A really fascinating article from the Wired website piqued my attention last night. It was about text.
Momus, as he calls himself, complains about the text-oriented nature of the Internet, how we’ve all “become typing trolls. We’re all disagreeing, but we’re ‘on the same page’ (and it is a page, a white rectangle covered with a tangle of text).” Apparently the text-based nature of the Internet has left out “huge areas of what makes us human.”
This idea gave me pause. I considered my experiences with text. I considered Shakespeare, which I’ve only read as text and never seen performed. I wondered if William’s soul was absent from his writings. I considered Jack London. I considered Hemmingway. I considered Chaucer. I pondered the soullessness of their writings.
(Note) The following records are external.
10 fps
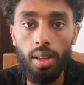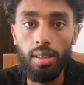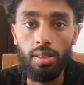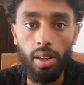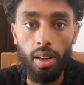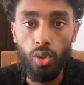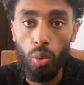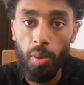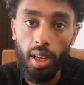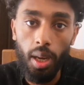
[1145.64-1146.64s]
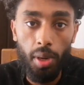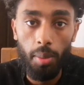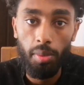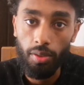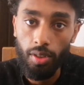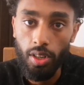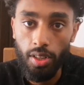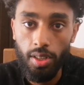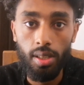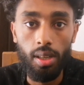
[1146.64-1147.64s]
there are so many upcoming
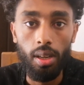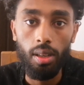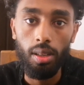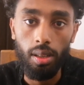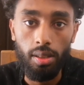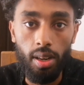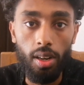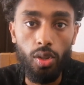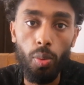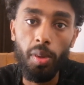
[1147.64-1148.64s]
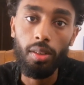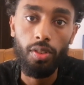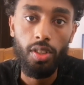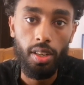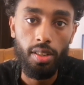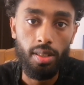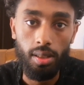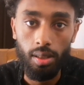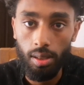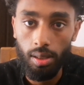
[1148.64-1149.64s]
features. There are so many features
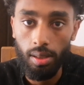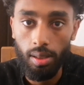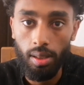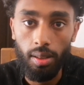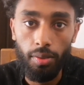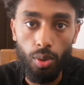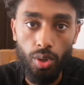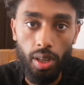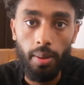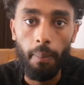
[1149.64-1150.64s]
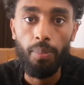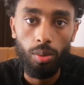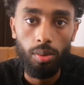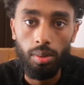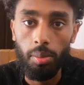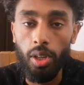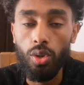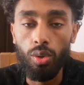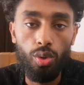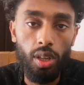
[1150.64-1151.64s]
in the future. Make sure
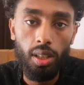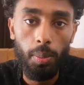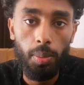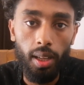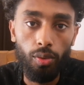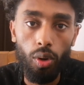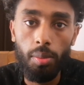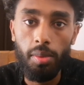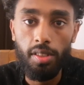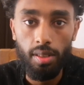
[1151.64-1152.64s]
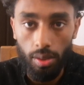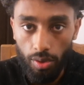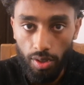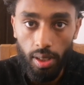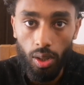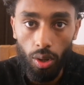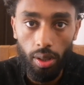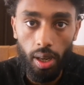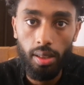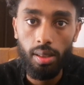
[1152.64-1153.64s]
to check the platform. It's
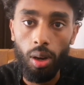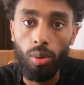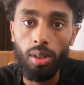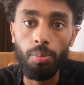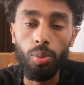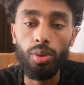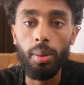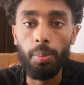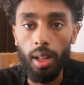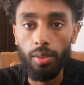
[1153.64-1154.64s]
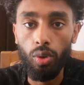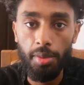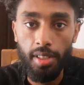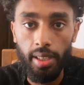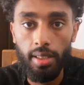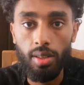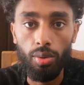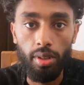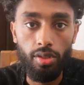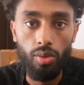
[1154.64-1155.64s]
interestly.net. I will put the platform's links on
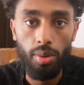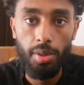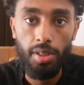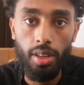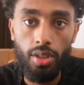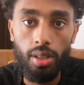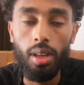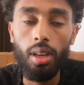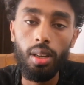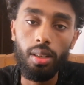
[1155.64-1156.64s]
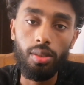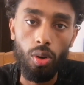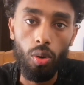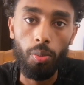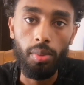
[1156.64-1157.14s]
the description section. So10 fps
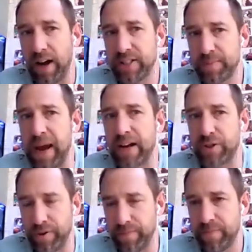
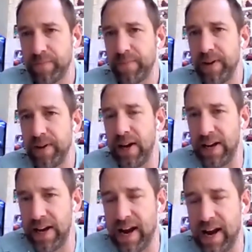spectrum
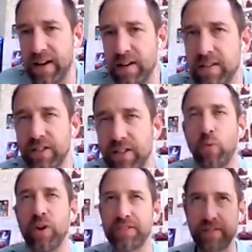in, so
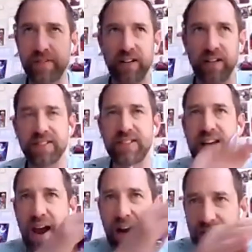once the sun
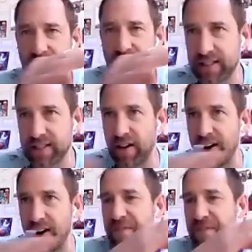set, and then a
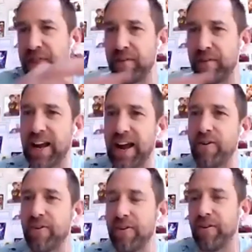slight feathering
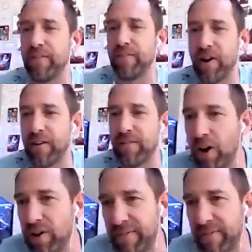out of low
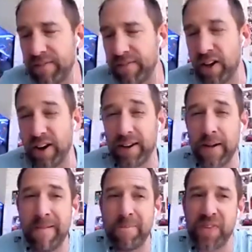level of light.
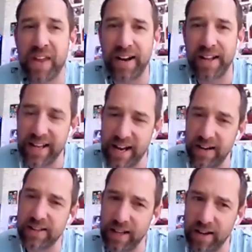And again, I
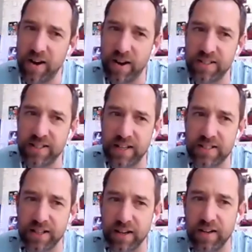think her
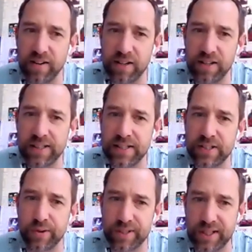data
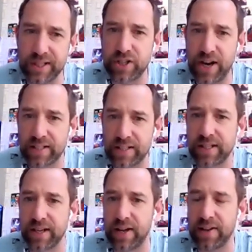sort of suggests
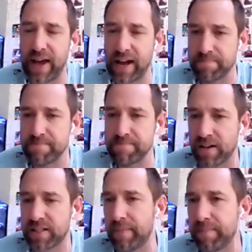that mucked
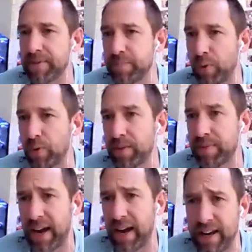up the spawning
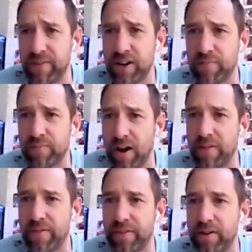behavior rather
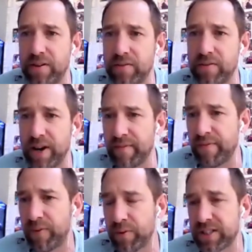than
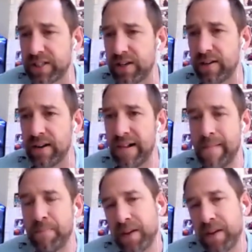reinforced it.
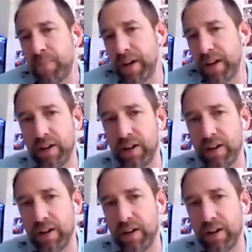But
I concluded that Momus is full of it. Yes, text can be soulless. It can be devoid of life and personality. It can, as the article noted, neglect texture. But just because it can doesn’t mean it must. In the hands of a good writer, text has as much soul and life as music, or art, or theatre. In the hands of the talentless, it may be as Momus notes.
His solution is to get rid of the textual shackles that bind the Internet, fill it with sight and sound and smell and feel. Make it more immersive. I don’t know about anyone else, but if I want sight and smell and touch and feel, I’ll close my Powerbook and go outside.